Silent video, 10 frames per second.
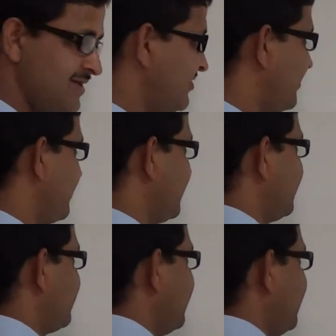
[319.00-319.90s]
Here I
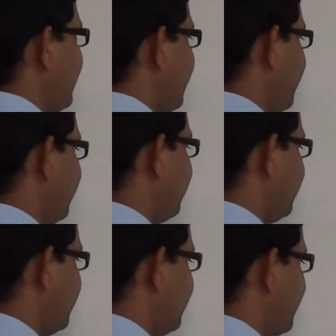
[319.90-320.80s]
can say n as
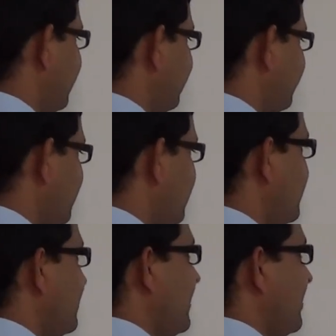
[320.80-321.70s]

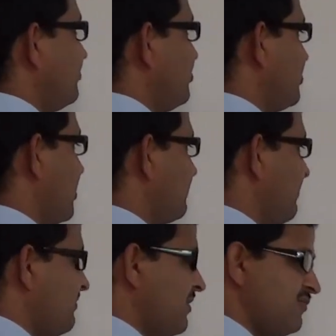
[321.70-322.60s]
3 and theta as
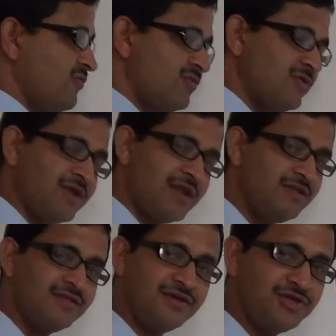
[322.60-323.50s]
pi by 4. N
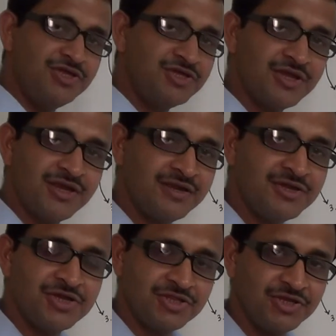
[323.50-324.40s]
is an integer and
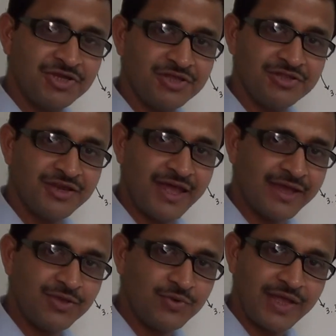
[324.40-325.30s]
theta is an
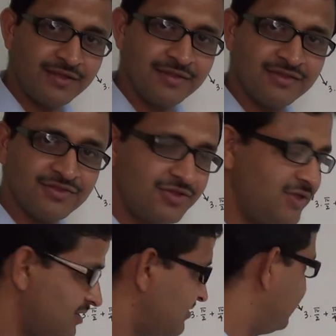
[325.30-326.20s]
acute angle. So
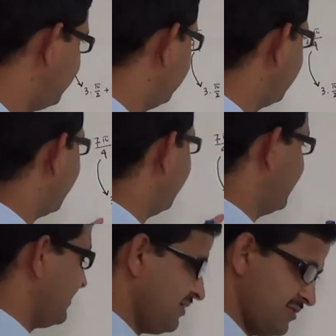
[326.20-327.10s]
yes, this is an
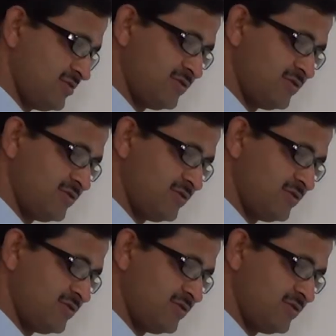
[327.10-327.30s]
allied angle.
━━━━━━━━━━
● **PROBLEM REQUIREMENTS**
The expected output is the run of lines from the one containing "[320.80-321.70s]" to the last line of the listing above, both included, word for word and free of pictures.

● **SOLUTION**
[320.80-321.70s]

[321.70-322.60s]
3 and theta as
[322.60-323.50s]
pi by 4. N
[323.50-324.40s]
is an integer and
[324.40-325.30s]
theta is an
[325.30-326.20s]
acute angle. So
[326.20-327.10s]
yes, this is an
[327.10-327.30s]
allied angle.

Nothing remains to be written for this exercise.